Sinergia (Spanish for Synergy) is a Chilean band that plays experimental rock with influences from alternative metal, a style that themselves define as "bird metal" by the incorporation of "pajaronas" (birdy) lyrics; which is Chilean slang referring to people that are a bit vague or slow to understand. Sinergia mixes a strong rock sound with an electronic bass, funk bass lines, and special sounds for each song.

The band is known for mixing genres into unusual combinations. For example, Jefe contains elements of both ska and alternative metal. Their lyrics (sung in Chilean Spanish) focus on common elements of daily life and often take on a comedic or irreverent tone. Their songs have covered topics such as how to love a chubby woman, trying to win a contest, and personal relationships one has with a spouse or a boss.

==History==
Sinergia was formed in 1994, when they began composing their own songs inspired by groups like The Beatles, Faith No More, Primus, Mr. Bungle, etc. The following year they participated in the Escuelas de Rock (Rock Schools) project of the Asociación de Trabajadores del Rock (Rock Workers Association), led by Claudio Narea (former member of Los Prisioneros), in which he would subsequently participate in 1997.

In 1998 they recorded a demo called "Apoyando la Demencia" (Supporting Dementia), and "Chupatrón" which talks about a disturbed man who seeks to be known.

After a recess they consolidated with the current line-up, releasing their eponymous album, Sinergia, in 2001 with which they attempted to be recognized as an innovative band, as much for their lyrics as for their music with songs and respective videos such as "Mujer Robusta" (Sturdy Woman), "Concurso" (Contest) or "Chile Robot", which even appeared on the MTV television channel.

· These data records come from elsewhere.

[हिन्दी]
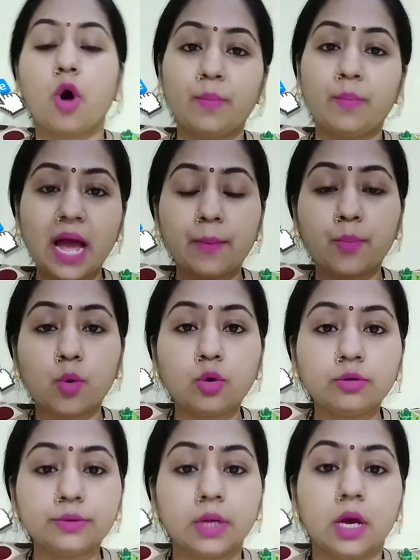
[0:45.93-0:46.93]
और मैं
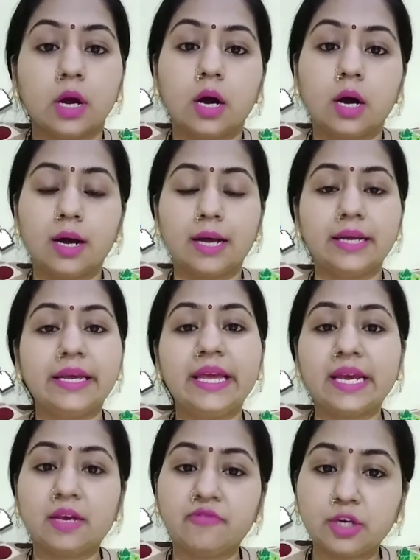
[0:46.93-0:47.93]
आपको आ,
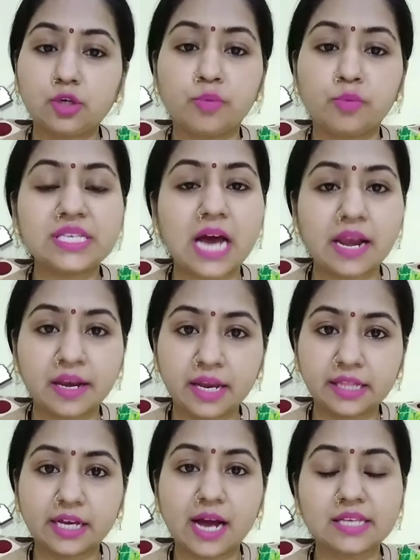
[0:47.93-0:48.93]
एक वीडियो में सारे
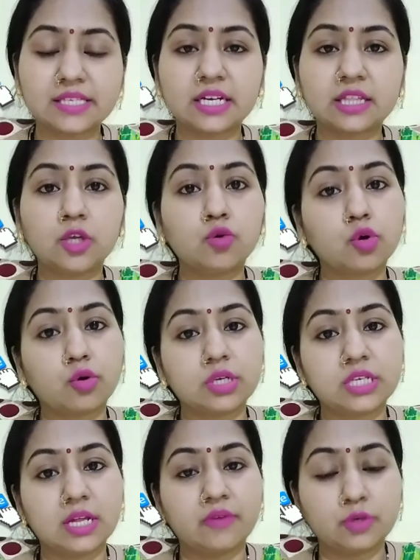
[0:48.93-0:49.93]
नहीं दिखा सकती हूँ क्योंकि
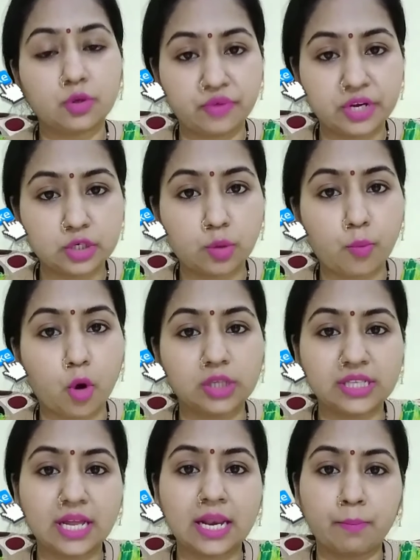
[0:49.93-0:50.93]
इससे जो वीडियो
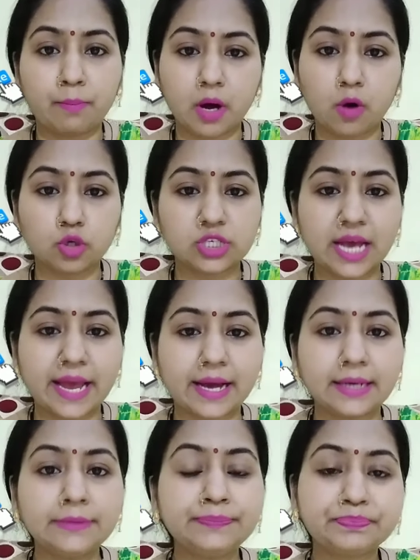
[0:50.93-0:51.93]
बहुत ज़्यादा लंबा हो
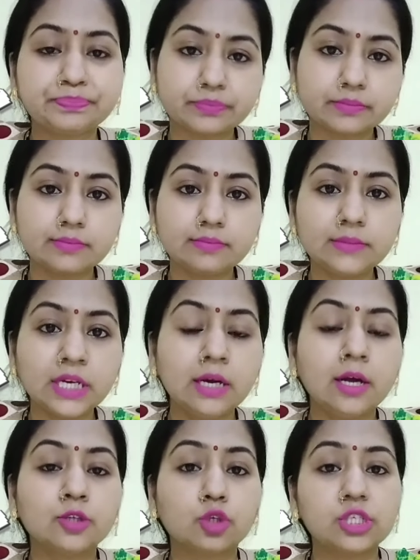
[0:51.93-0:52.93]
जाएगा
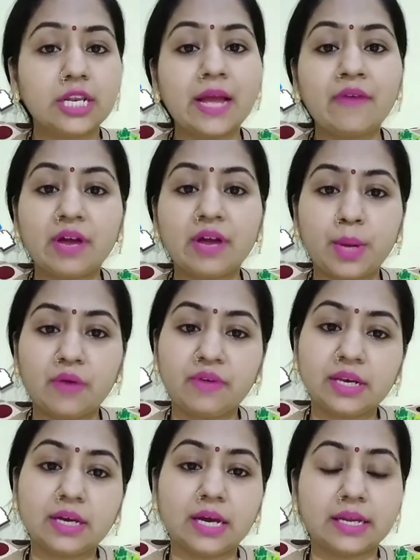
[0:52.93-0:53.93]
तो चलिए वन बाय
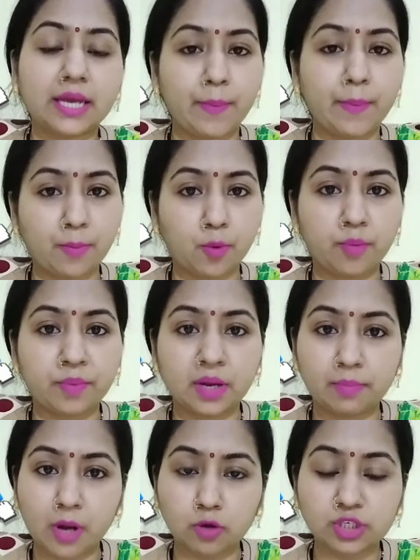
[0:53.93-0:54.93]
वन करके मैं आपको
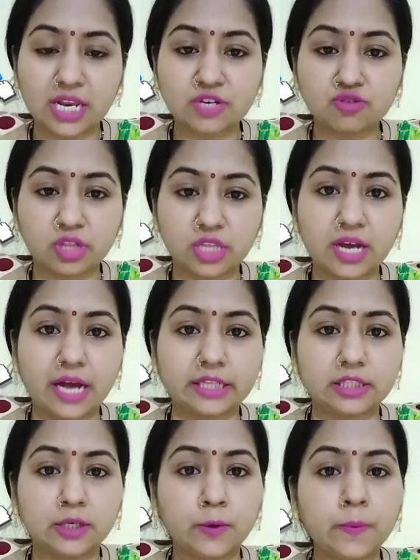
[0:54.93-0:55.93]
अपना ब्लाउज कलेक्शन
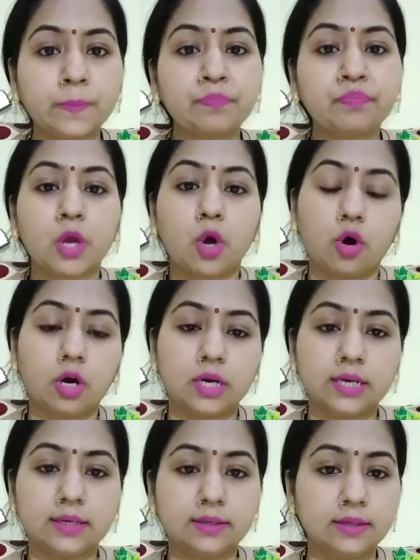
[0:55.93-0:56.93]
दिखाती हूँ
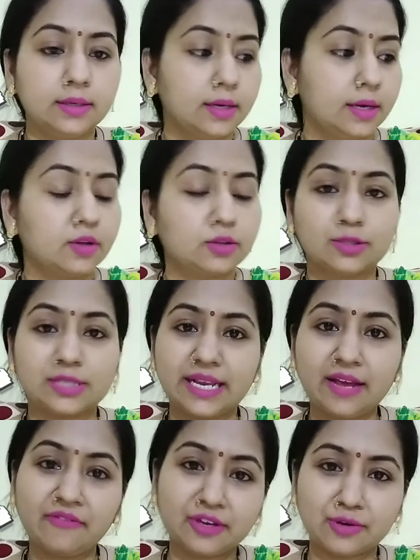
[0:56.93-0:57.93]
और तो
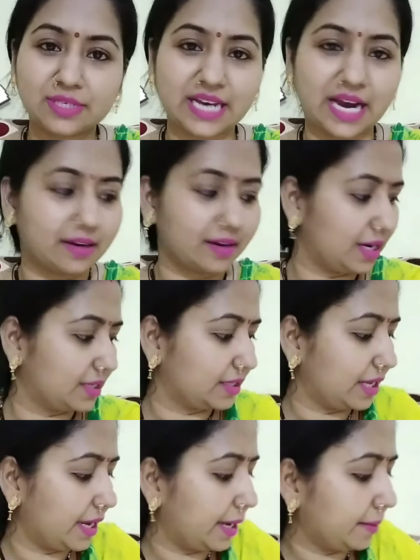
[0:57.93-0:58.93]
चलिए वीडियो स्टार्ट
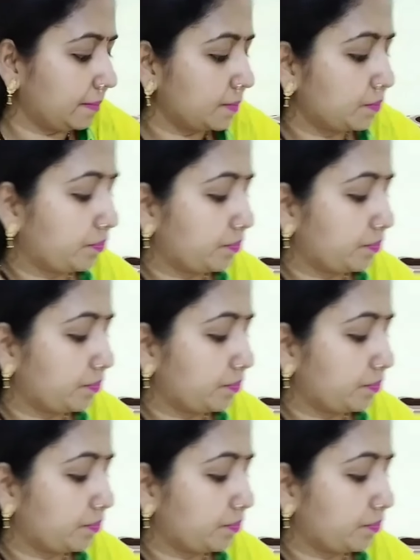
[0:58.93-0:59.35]
करते हैं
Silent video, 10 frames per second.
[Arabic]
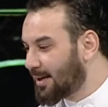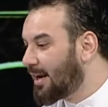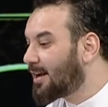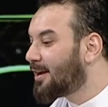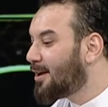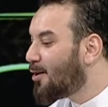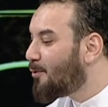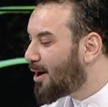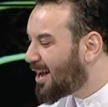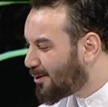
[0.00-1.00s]
قال لك
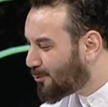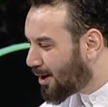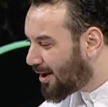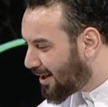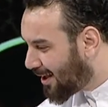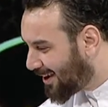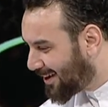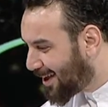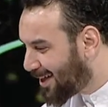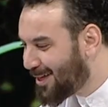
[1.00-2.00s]

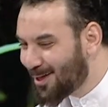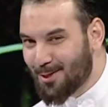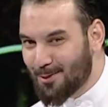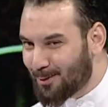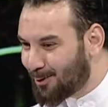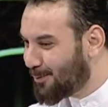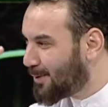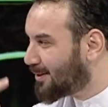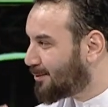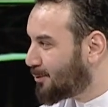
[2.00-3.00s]
هنا ثم اروح
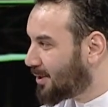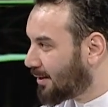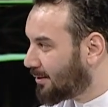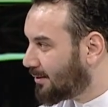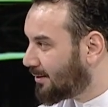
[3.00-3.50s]
لبيت الوداد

After the relative success in Chile with the album Sinergia, the band dedicated itself to mix more themes in 2004 with a view to what would be their album called "Procésalo Todo" (Process It All), which includes the hit "Mi Señora" (My Wife), which many couples identified with by the fact that the song talks about a woman who changes from a dedicated wife to a partying woman.

In 2005 they released a tribute EP Canciones De Cuando Éramos Colegiales,(Songs When We Were Students) their versions of songs that influenced the adolescent stage of the band members, highlighting "Síndrome Camboya" by the Chilean punk band Los Peores de Chile, "Somos Tontos no Pesados" of Los Tres and "Calibraciones" from the band Aparato Raro.

The band's fifth album, Delirio (Delirium), was released in 2007. The track "Te Enojai' Por Todo" (You Get Mad About Everything) is dedicated to women, and talks about a couple where the woman is enraged by the countless activities of her husband. The music video for "Te Enojai' Por Todo" was voted the best video of the year in Chile.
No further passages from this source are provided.